Released career burglar turns himself in

March 28, 2008 4:21:48 PM PDT
A prisoner who was mistakenly released by the New York State Department of Corrections is back in custody.Thirty-eight-year-old Raul Dejesus turned himself in at about 12:30 this morning to police in Greenwich Village.

He was mistakenly paroled a month ago after finishing a jail stint for another crime.

DeJesus had served just over two years of a three-year sentence for two counts of second-degree attempted burglary when he was released Febraury 25 from Midstate Correctional Facility in central New York, said Erik Kriss, spokesman for the state Department of Correctional Services.

DeJesus was supposed to be turned over to the New York City Department of Corrections because he had a pending court appearance in Manhattan on other burglary charges.

DeJesus confessed to stealing from an apartment inside a brownstone on East 13th Street in the Village and admitted he burblarized another home on East 11th. Each time, he took everything he could carry. But he also left a trail of DNA.

"Sometimes he stays and eats their food and drinks their beverages," defense attorney Brian Konoski said. "And that's how they got the DNA."

Konoski describes DeJesus as a 38-year-old serial burglar who was already incarcerated at a corrections facility in Oneida. He was about to begin serving a separate 10-year sentence he received in a plea deal after confessing to two additional burglaries and admitting to at least five more.

"He was done with that sentence he was serving upstate, but they were ordered not to release him," Konoski said. "But they did anyway."

The New York City Department of Corrections says DeJesus was in city Supreme Court earlier this year, but was then transported back upstate to finish out his sentence.

"We kept tabs on Raul DeJesus while he was in our custody in January," spokesperson Steven Morello said. "We returned him to state custody February 19. They told us today that he was paroled February 25."

The state Department of Corrections could not be reached after business hours Thursday to answer why DeJesus was let go.

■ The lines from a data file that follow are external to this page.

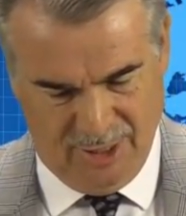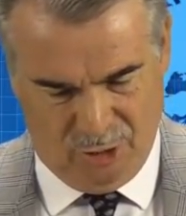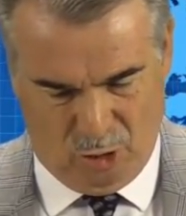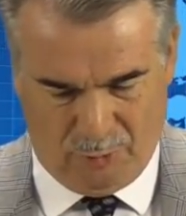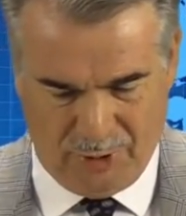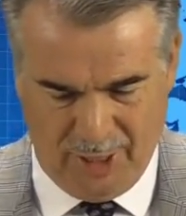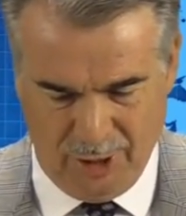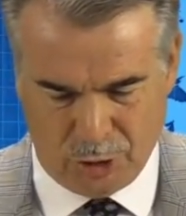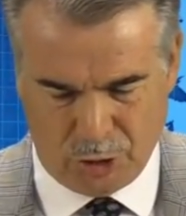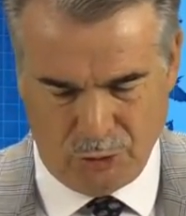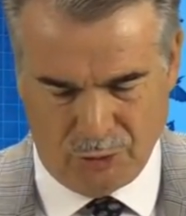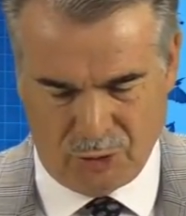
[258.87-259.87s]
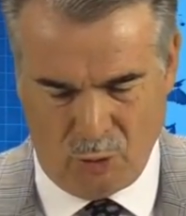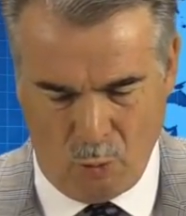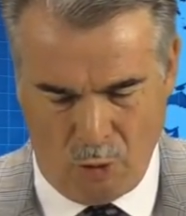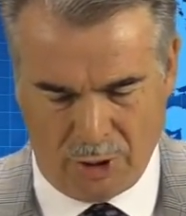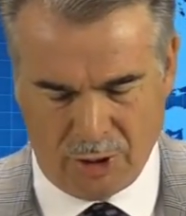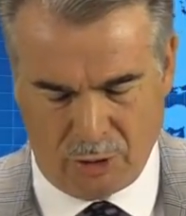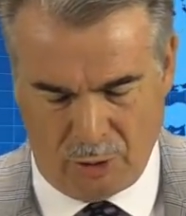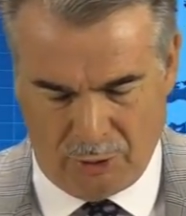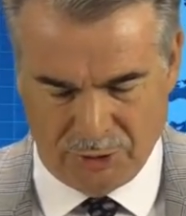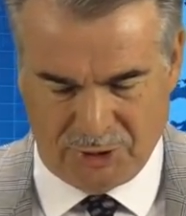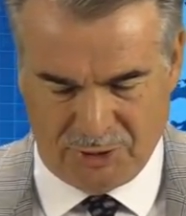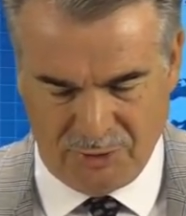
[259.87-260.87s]
Europeans should work
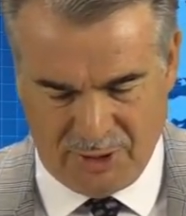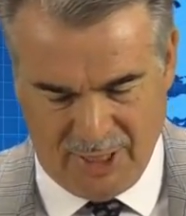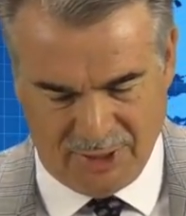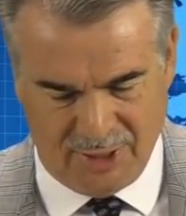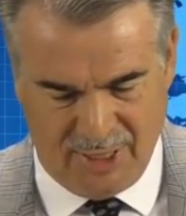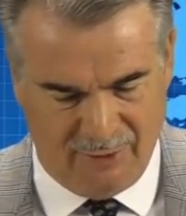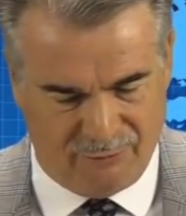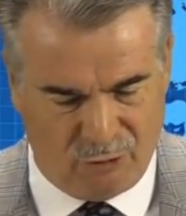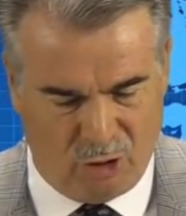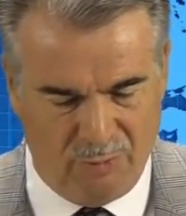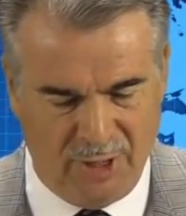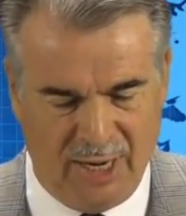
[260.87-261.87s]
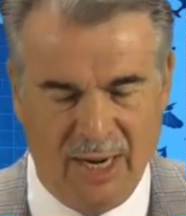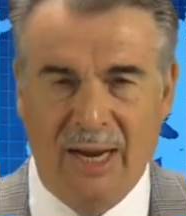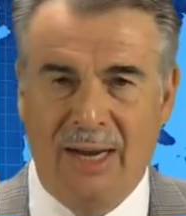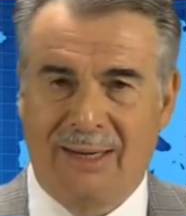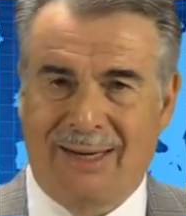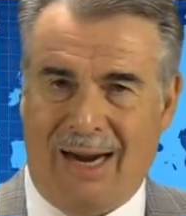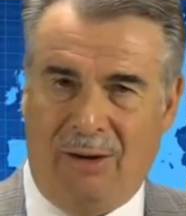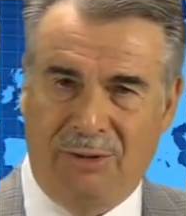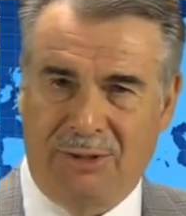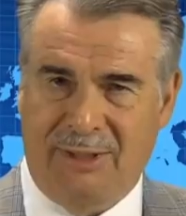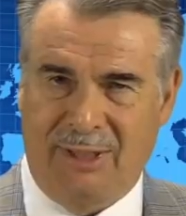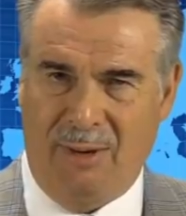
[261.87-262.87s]
closer together and form a
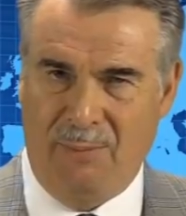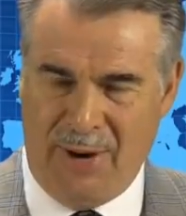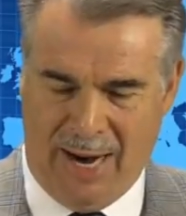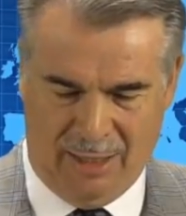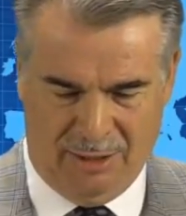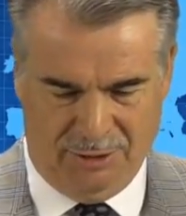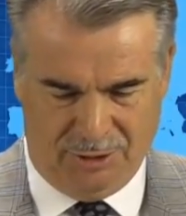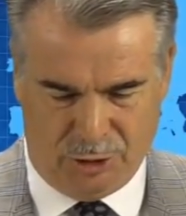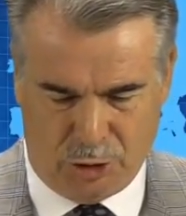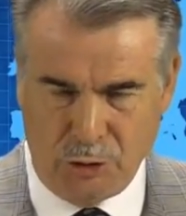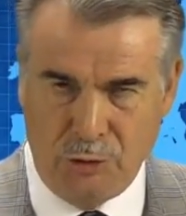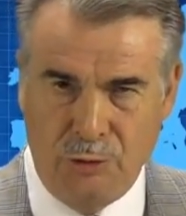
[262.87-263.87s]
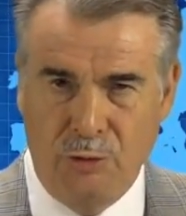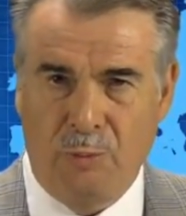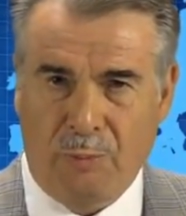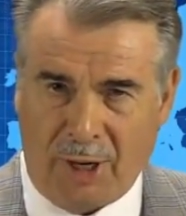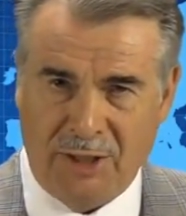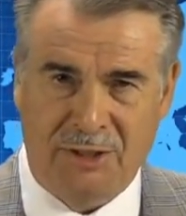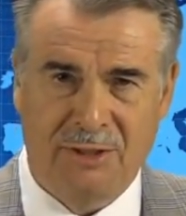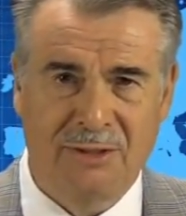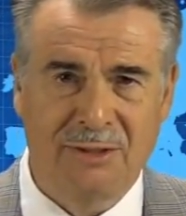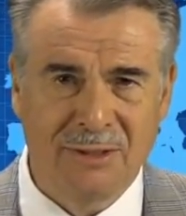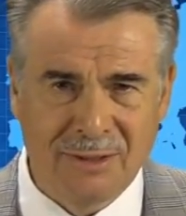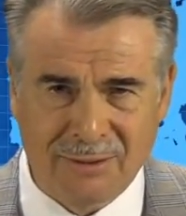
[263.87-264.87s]
counterbalance to
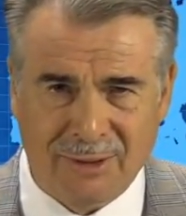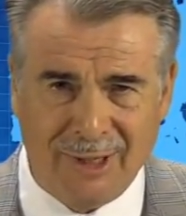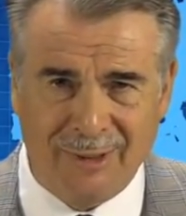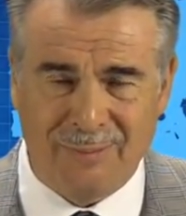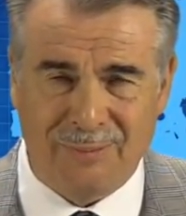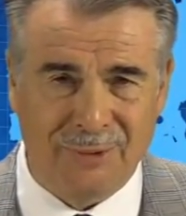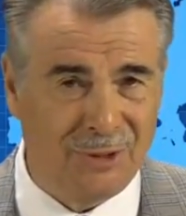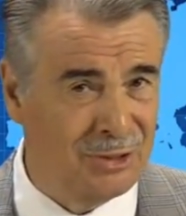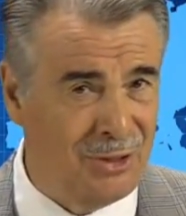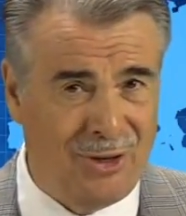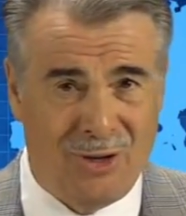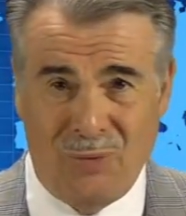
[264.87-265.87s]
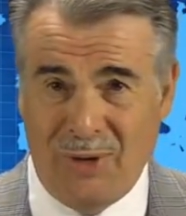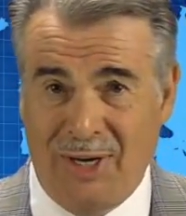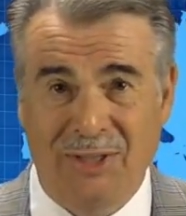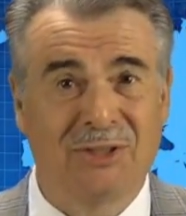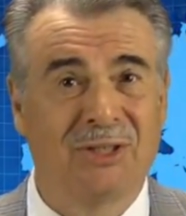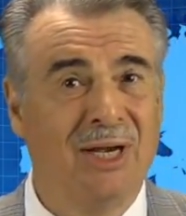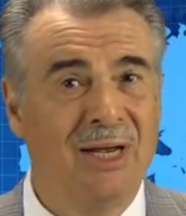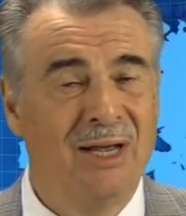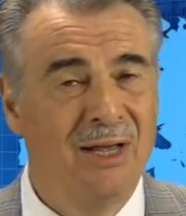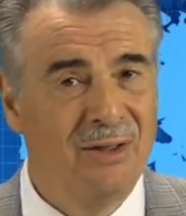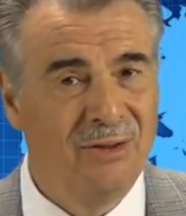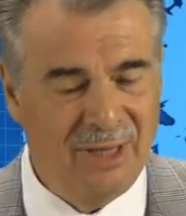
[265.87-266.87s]
President Trump. It's always
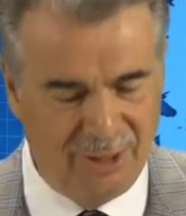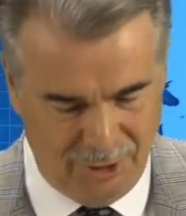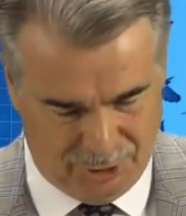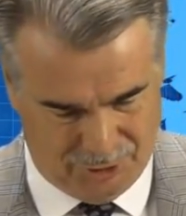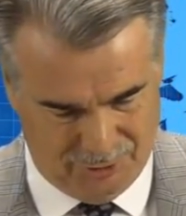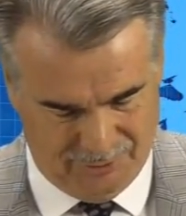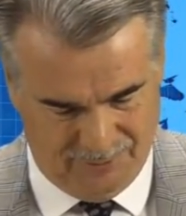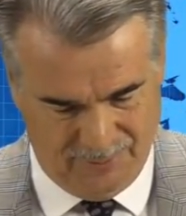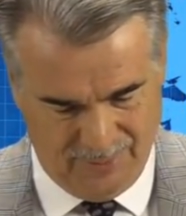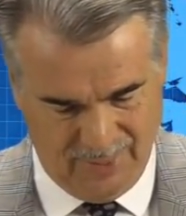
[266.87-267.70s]
that issue.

Konoski said the career burglar probably saw the opportunity and just kept walking.

"I was shocked," he said. "I was just floored. To hear that somebody is released is just completely uncommon. I mean, think about it. He is a burglar and has admitted to numerous burglaries."

In his confessions, DeJesus said he snuck in through the fire escape window and walked past a woman sleeping on the couch. She woke up, started screaming and he ran away before being caught by a police officer on a routine patrol.